▶ Exercise aim
Write out the entries below exactly as they stand. Skip every image.

▶ Data in this exercise
□ □ □ □ □
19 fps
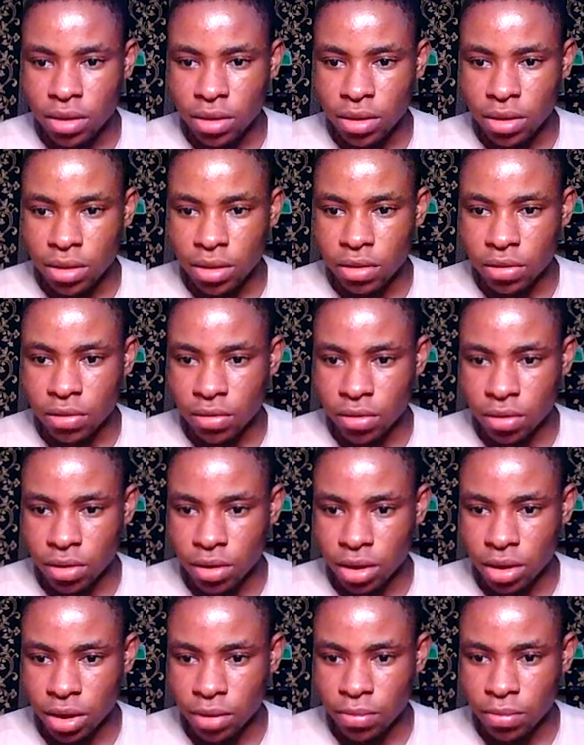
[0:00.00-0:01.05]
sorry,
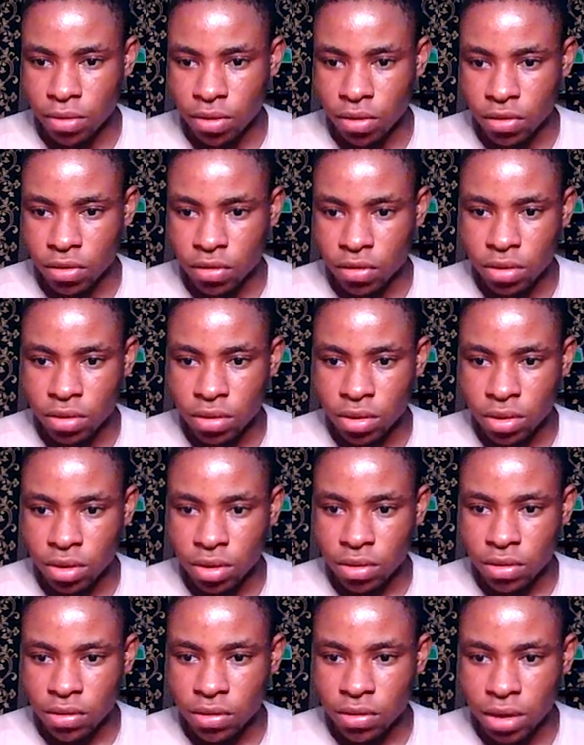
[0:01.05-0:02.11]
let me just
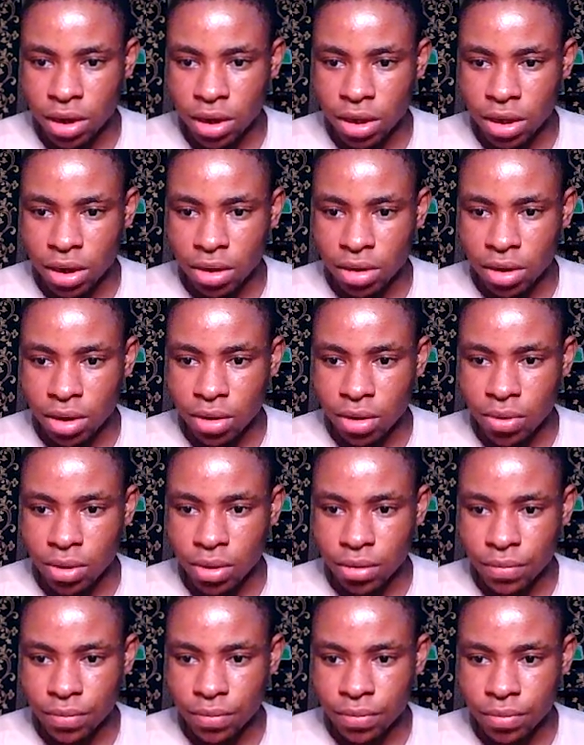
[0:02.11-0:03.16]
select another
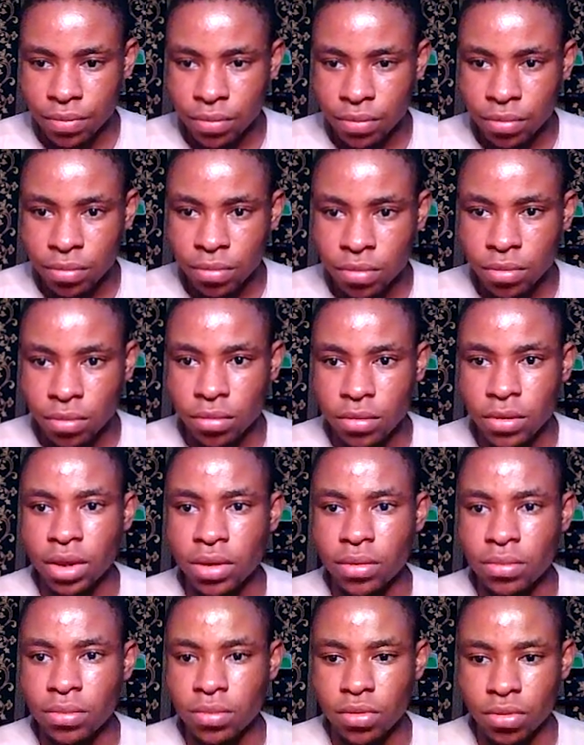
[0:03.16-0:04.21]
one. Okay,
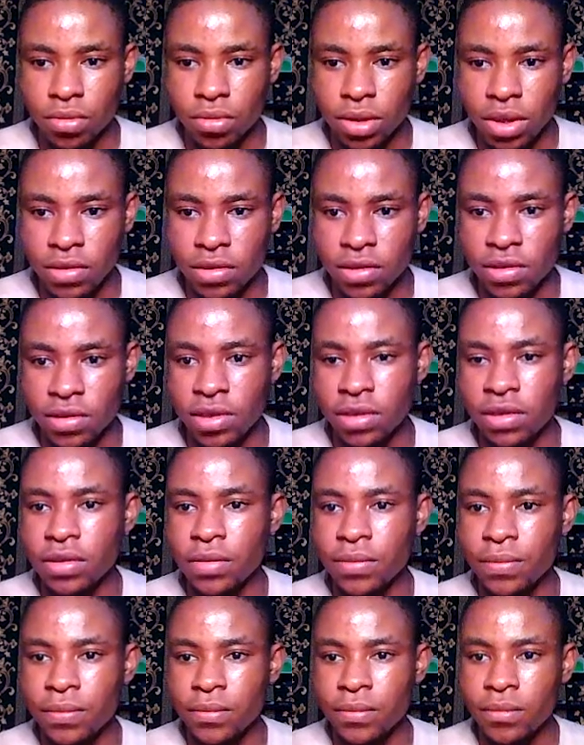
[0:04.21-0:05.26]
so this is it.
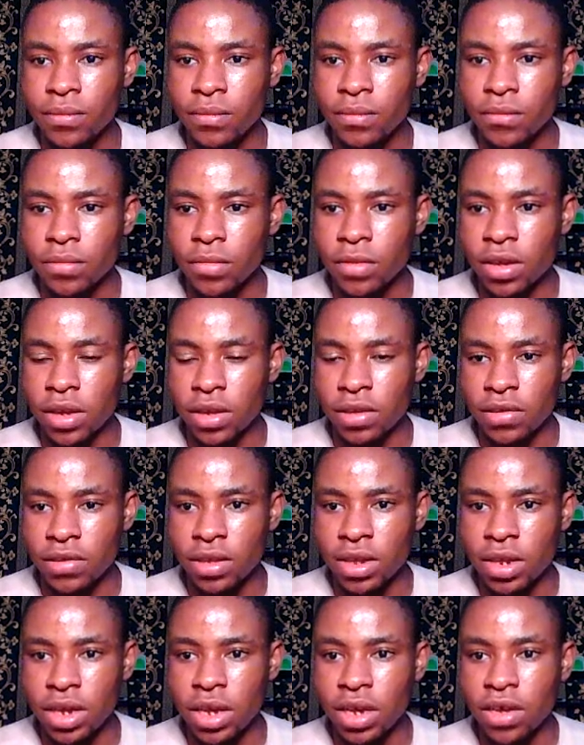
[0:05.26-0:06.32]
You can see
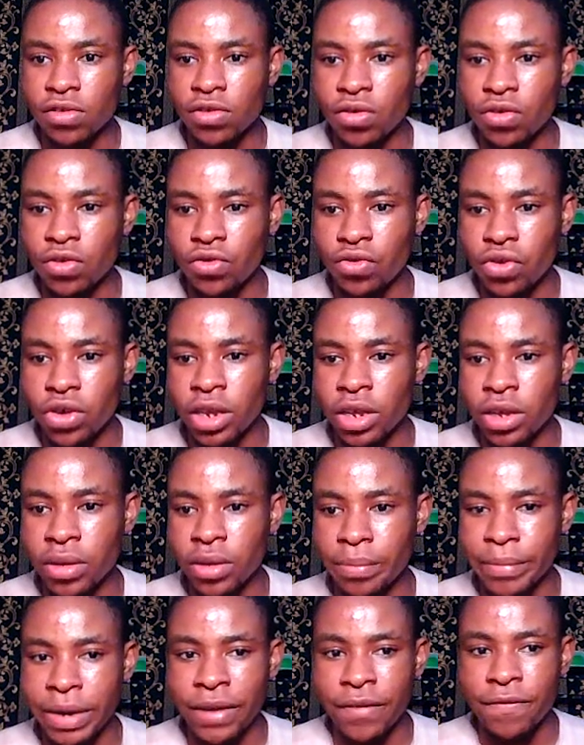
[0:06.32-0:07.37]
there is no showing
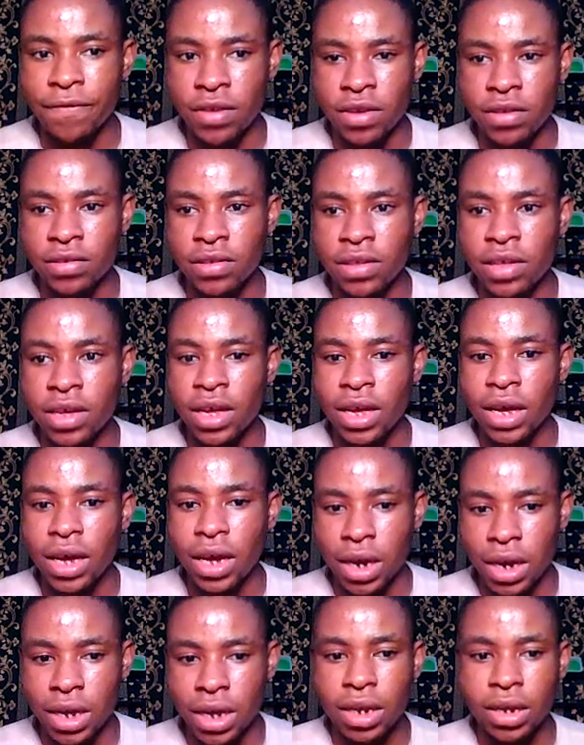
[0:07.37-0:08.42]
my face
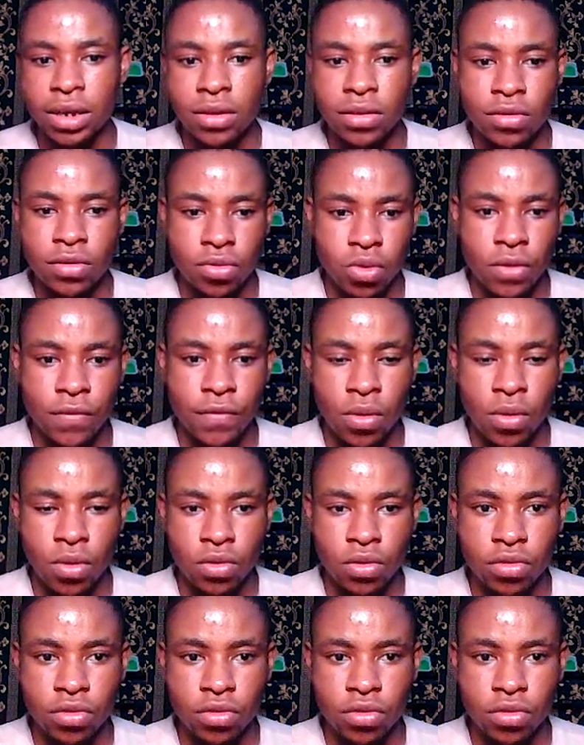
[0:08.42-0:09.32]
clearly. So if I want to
□ □ □ □ □
▶ Response to the exercise
19 fps
[0:00.00-0:01.05]
sorry,
[0:01.05-0:02.11]
let me just
[0:02.11-0:03.16]
select another
[0:03.16-0:04.21]
one. Okay,
[0:04.21-0:05.26]
so this is it.
[0:05.26-0:06.32]
You can see
[0:06.32-0:07.37]
there is no showing
[0:07.37-0:08.42]
my face
[0:08.42-0:09.32]
clearly. So if I want to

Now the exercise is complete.